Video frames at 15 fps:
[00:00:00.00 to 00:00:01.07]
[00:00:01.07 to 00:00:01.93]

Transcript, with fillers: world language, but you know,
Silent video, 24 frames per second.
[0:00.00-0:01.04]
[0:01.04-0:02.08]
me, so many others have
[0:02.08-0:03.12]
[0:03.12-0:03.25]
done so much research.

- - - - - - -

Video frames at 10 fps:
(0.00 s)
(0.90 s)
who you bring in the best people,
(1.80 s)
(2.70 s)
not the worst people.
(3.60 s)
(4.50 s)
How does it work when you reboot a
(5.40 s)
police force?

- - - - - - -

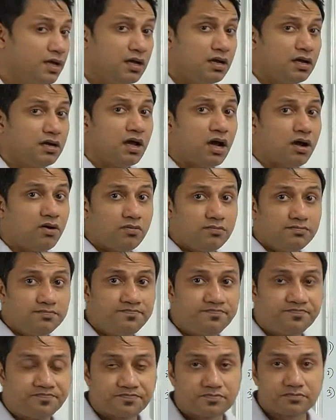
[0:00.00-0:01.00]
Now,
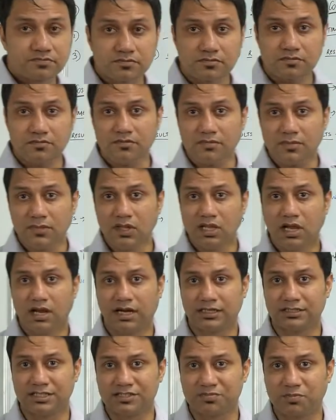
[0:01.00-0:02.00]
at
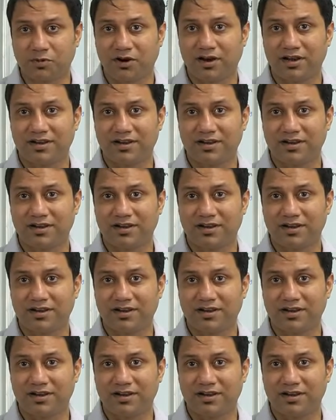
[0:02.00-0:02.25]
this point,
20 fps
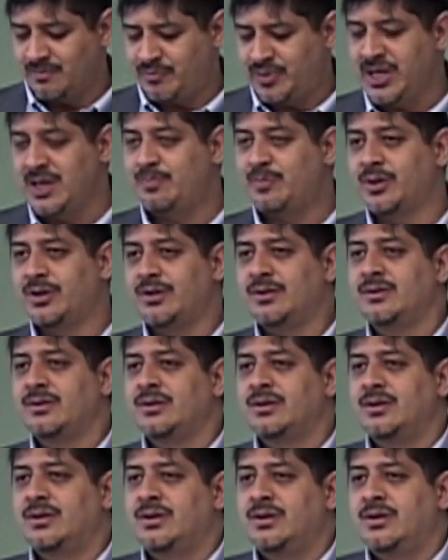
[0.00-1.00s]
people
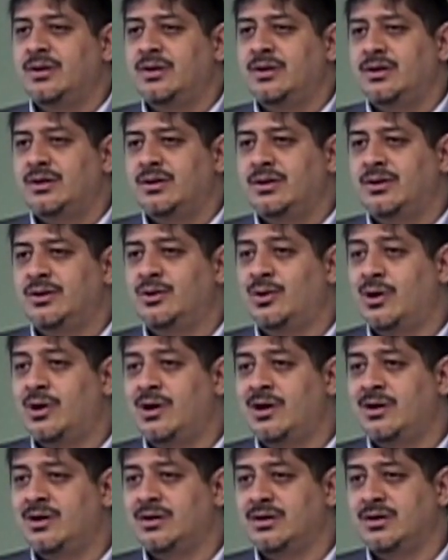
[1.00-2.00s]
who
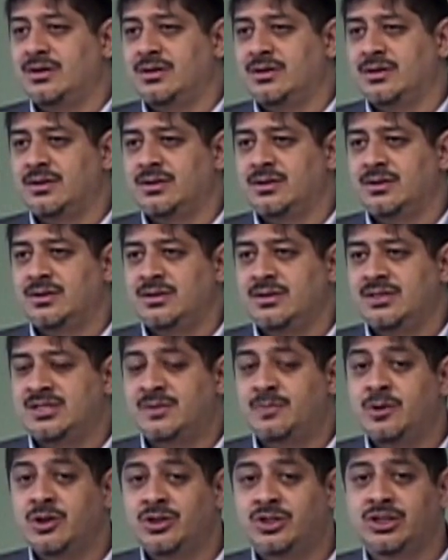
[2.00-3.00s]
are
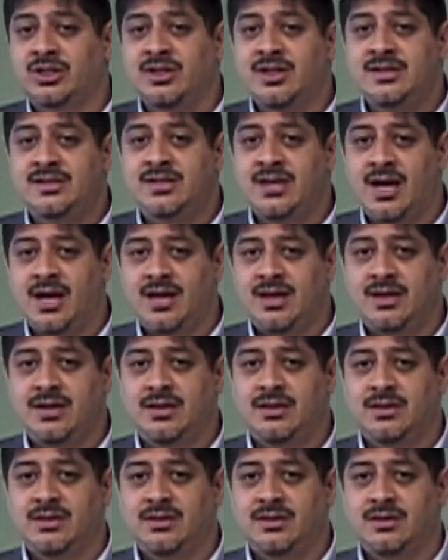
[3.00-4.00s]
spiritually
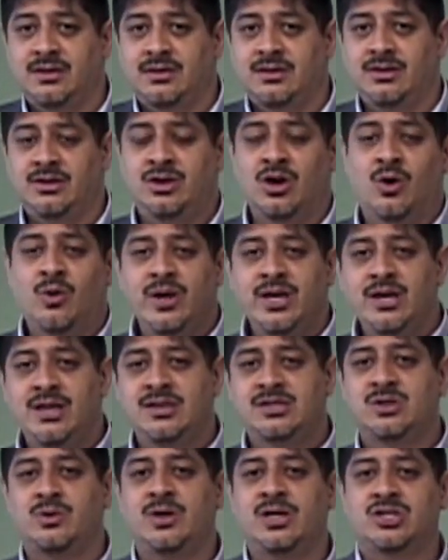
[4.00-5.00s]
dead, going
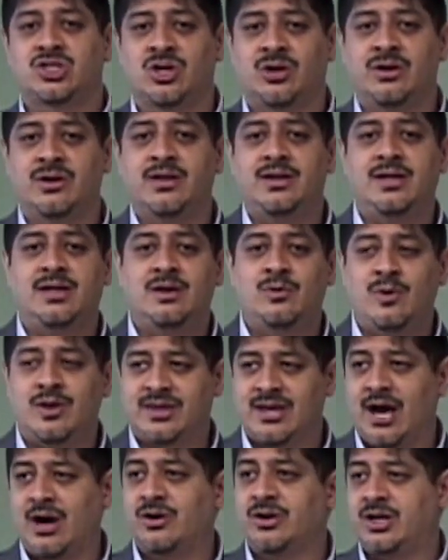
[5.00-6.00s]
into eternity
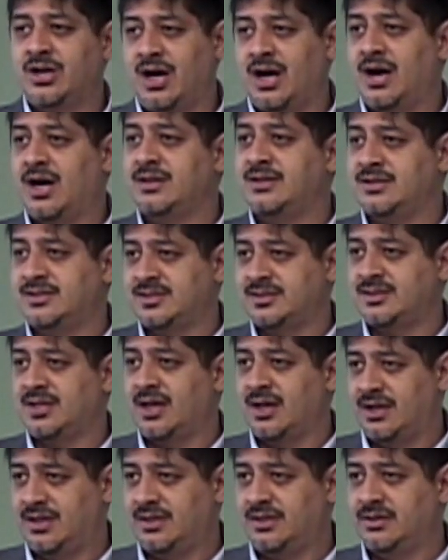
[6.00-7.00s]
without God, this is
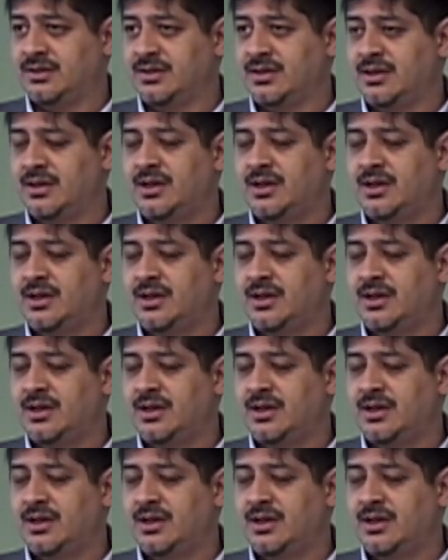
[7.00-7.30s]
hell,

- - - - - - -

■ EXERCISE AIM ■
Return every line of the listing that has the word "frames" in it.

■ TASK RESULT ■
Video frames at 15 fps:
Silent video, 24 frames per second.
Video frames at 10 fps:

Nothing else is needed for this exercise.